The Man by the Freeway

He was carrying a sign, standing beside the inside turn before you entered the freeway. I didn’t have to read the sign; I knew what he wanted. Money for food.

A few months ago someone who looked like a woman with very short hair but might have been a small man approached me while I walked in our neighborhood. Each time this person asked me if I knew somewhere she could get free food. This put me in a mild panic, I mumbled something and walked quickly away.

I never carry money with me when I walk. I don’t want to give a potential drug addict money that might go to buy drugs.

As I thought over these brief encounters, in the midst of unemployment even among our friends, and news briefs about families needing food, I decided to buy three gift cards from a fast food chain not far from us. I gave one card to my husband and asked him to keep it in his car in case he passed someone asking for food.

This morning on our way to a family Christmas gift exchange and brunch across the river, we passed the man with the sign.

This season every year I feel a little sick: we have so much. As we stopped for the light before crossing the intersection and entering the freeway, I felt a strong need to give this gift card to the man standing beside the freeway.

My husband loves Christmas.
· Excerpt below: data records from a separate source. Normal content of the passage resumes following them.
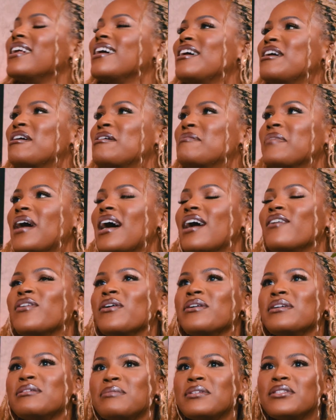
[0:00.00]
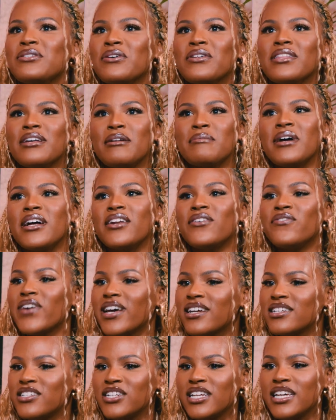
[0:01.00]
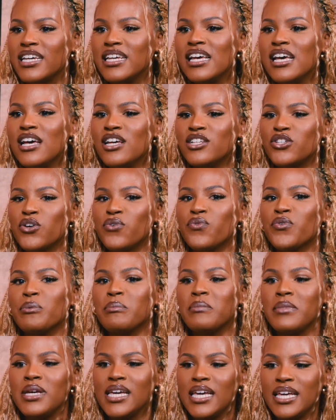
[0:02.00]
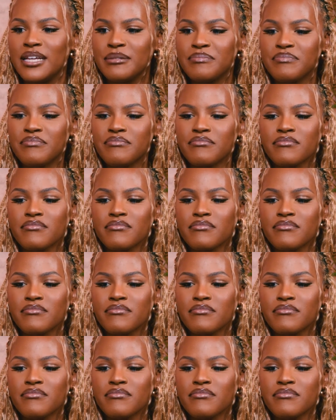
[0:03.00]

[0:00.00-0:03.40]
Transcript: I've always been told that I'm not affectionate. So for me,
He grew up poor, the son of a missionary/preacher first in China, then in small Congregational Churches in the U.S. South and Midwest. His parents were almost always more liberal in their politics than the parishioners. His father was asked to leave several churches.
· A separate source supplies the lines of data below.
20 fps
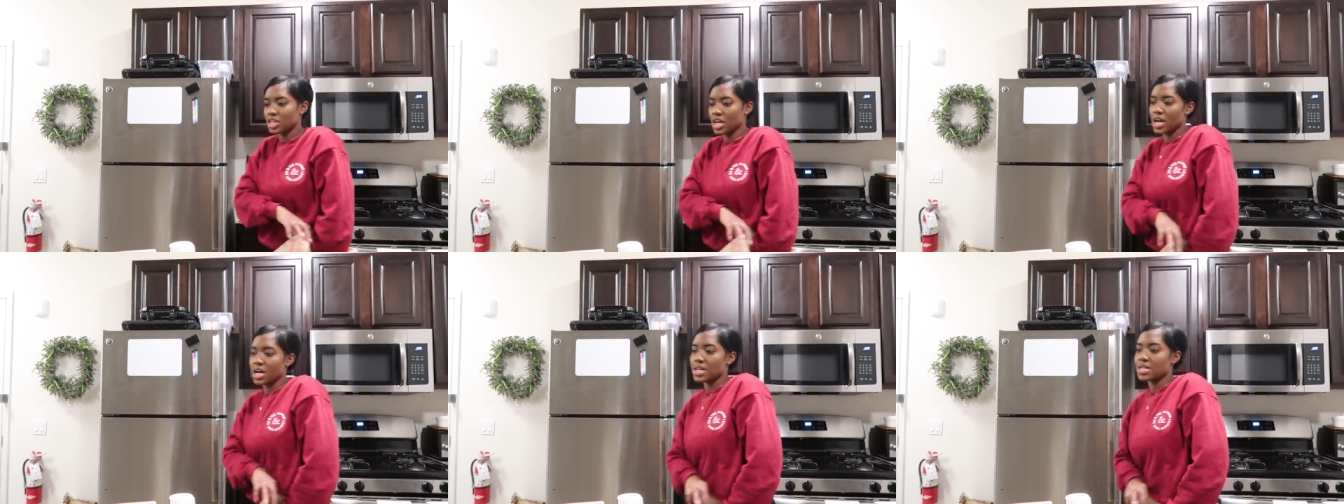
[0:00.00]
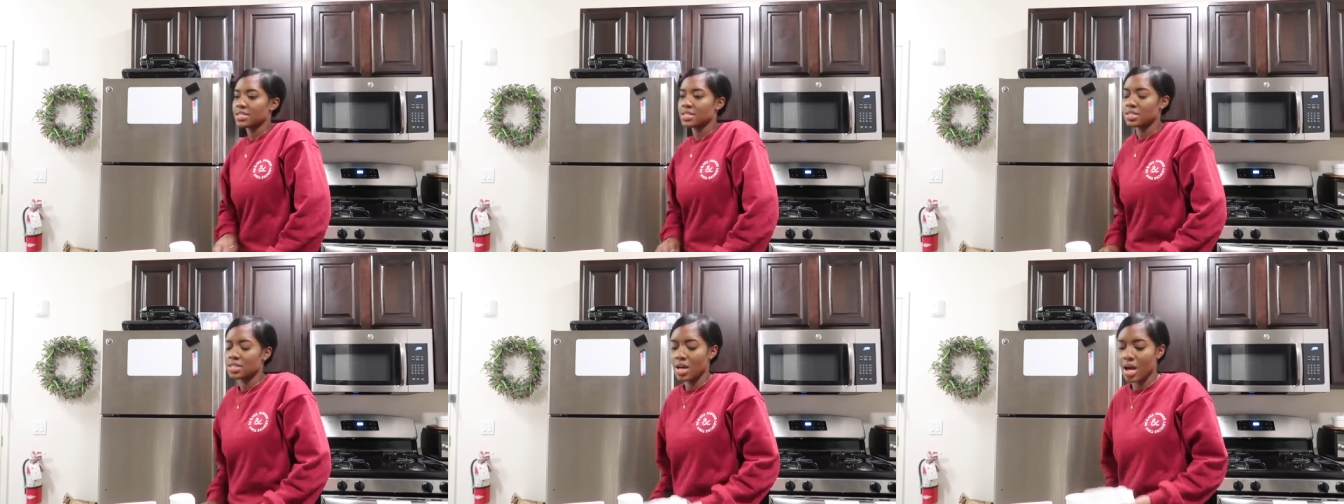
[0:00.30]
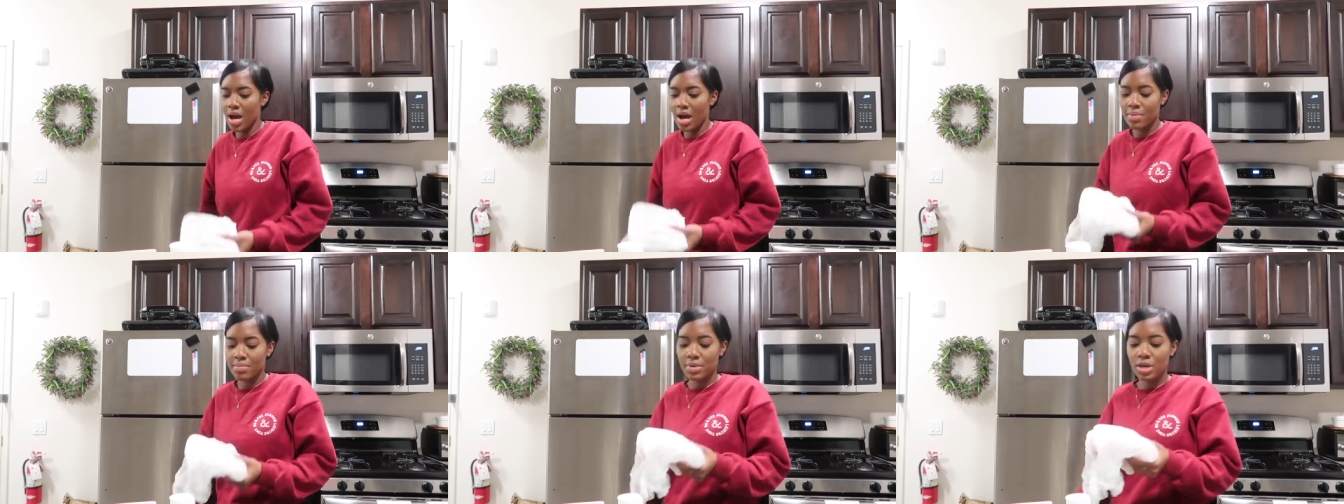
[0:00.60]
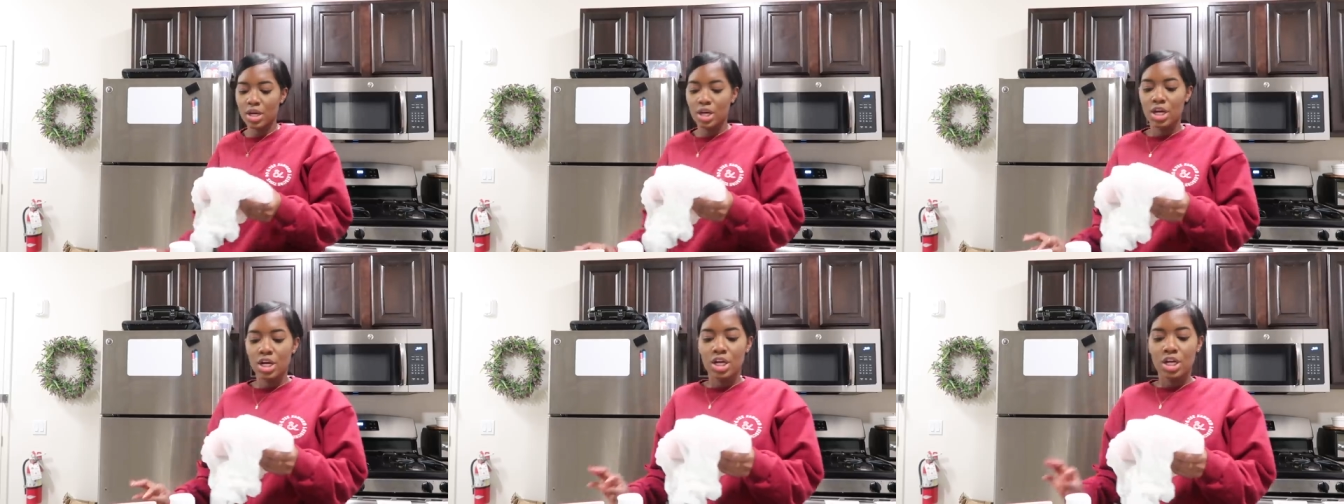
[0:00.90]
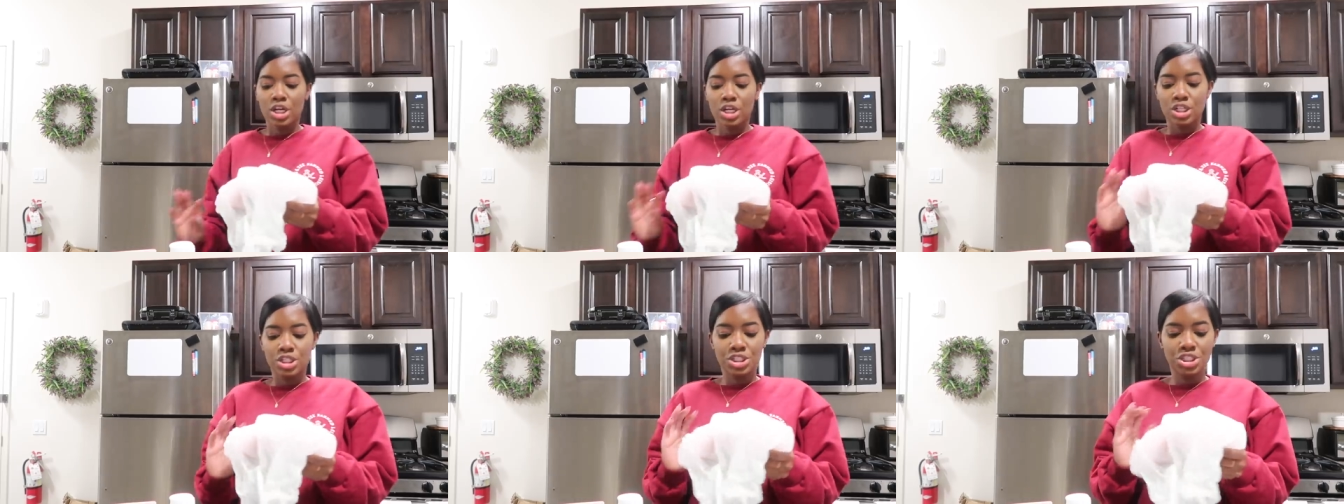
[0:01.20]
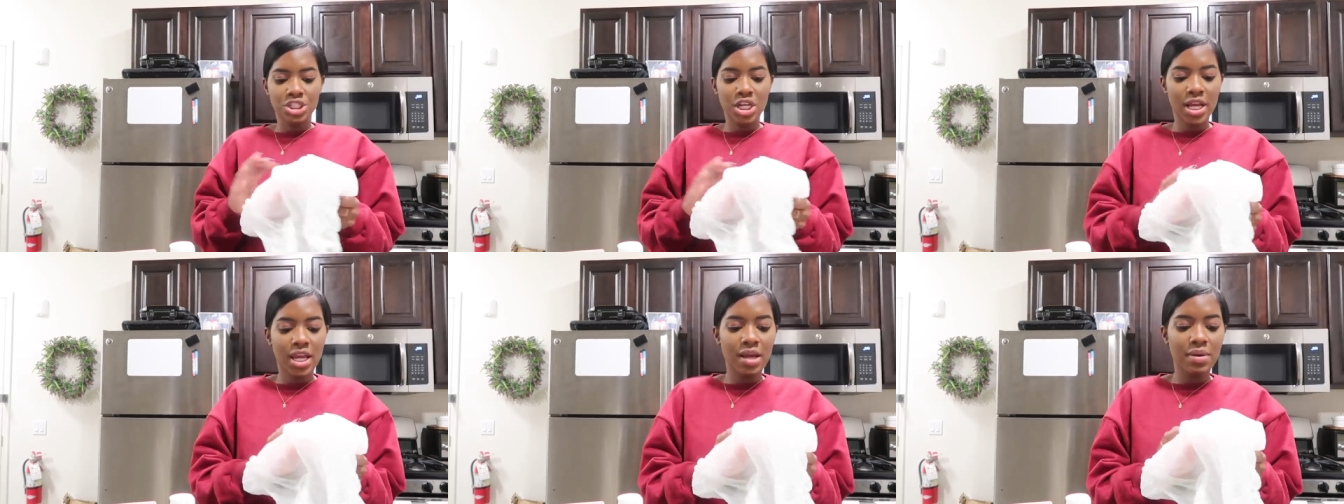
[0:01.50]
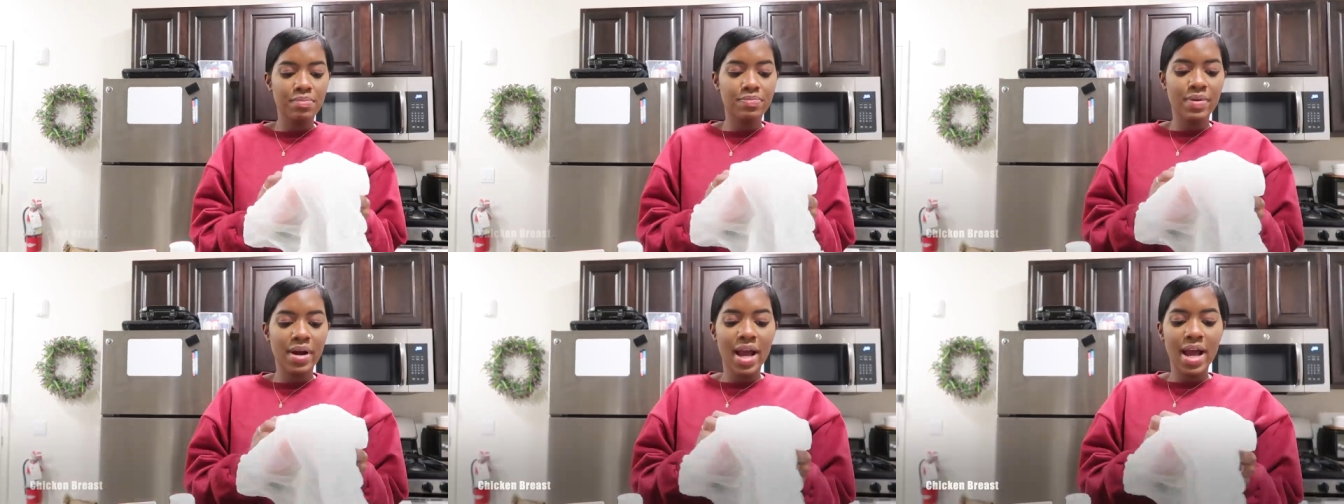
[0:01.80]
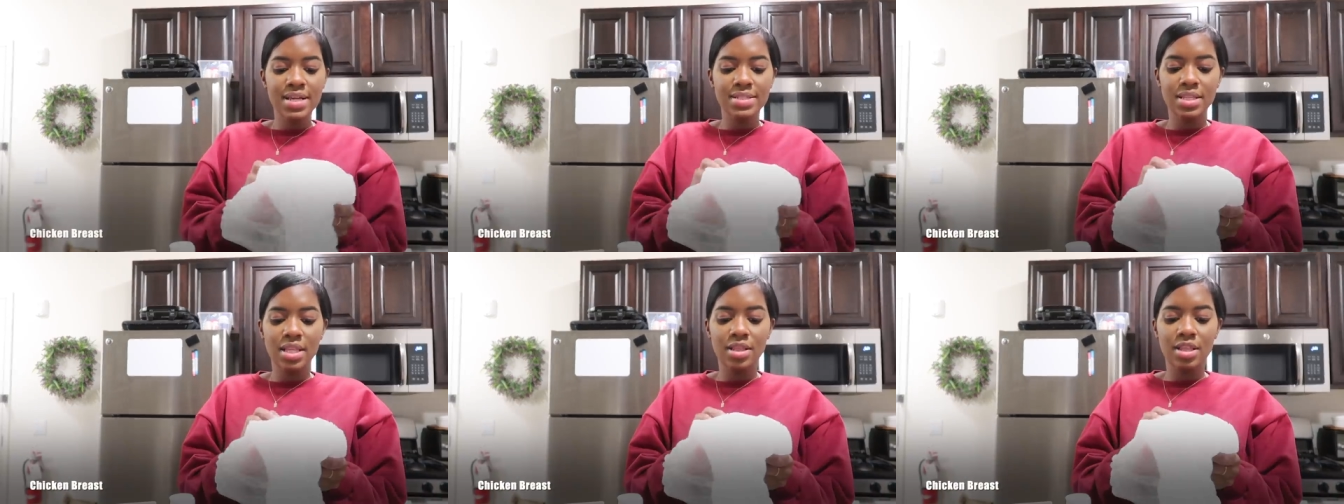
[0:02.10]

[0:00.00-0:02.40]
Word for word: just some um, chicken breast,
My husband has spent his adulthood attempting to make up for the lack of abundance in his childhood. I don’t know any other adult who is so enthralled by Christmas. He wakes up in the dark and stares at the presents under the tree, not quite believing they are there. Now that he has grandsons (they are the youngest generation in the family), he is lit by an inner fire. He was in a rush this morning, to bring Christmas to these boys. Never a placid, easy driver, he was truly ablaze to cross that river and begin the dazzle,

When I pointed out the man and said, “Let’s find the food gift card,” we were in the lane leading straight to the freeway. Not the turn lane where the man stood. The light was about to change, we had the gift card in hand, but at the last minute, my husband said, “No, it’s too dangerous,” meaning he didn’t want to move left into the turn lane, take the time to pause and hand the card out the window, and then turn left. This would have taken us several blocks out of our way.

We sped through the green light onto the freeway. Immediately, I was deeply troubled. Angry at him for his haste, angry at myself for not insisting that help the man, and torn with grief at how much we have.

Christmas carols were playing on the radio: “Hark the Herald Angels Sing,” “Mary, meek and mild, brought to earth a little child,” “Come, let us adore Him.”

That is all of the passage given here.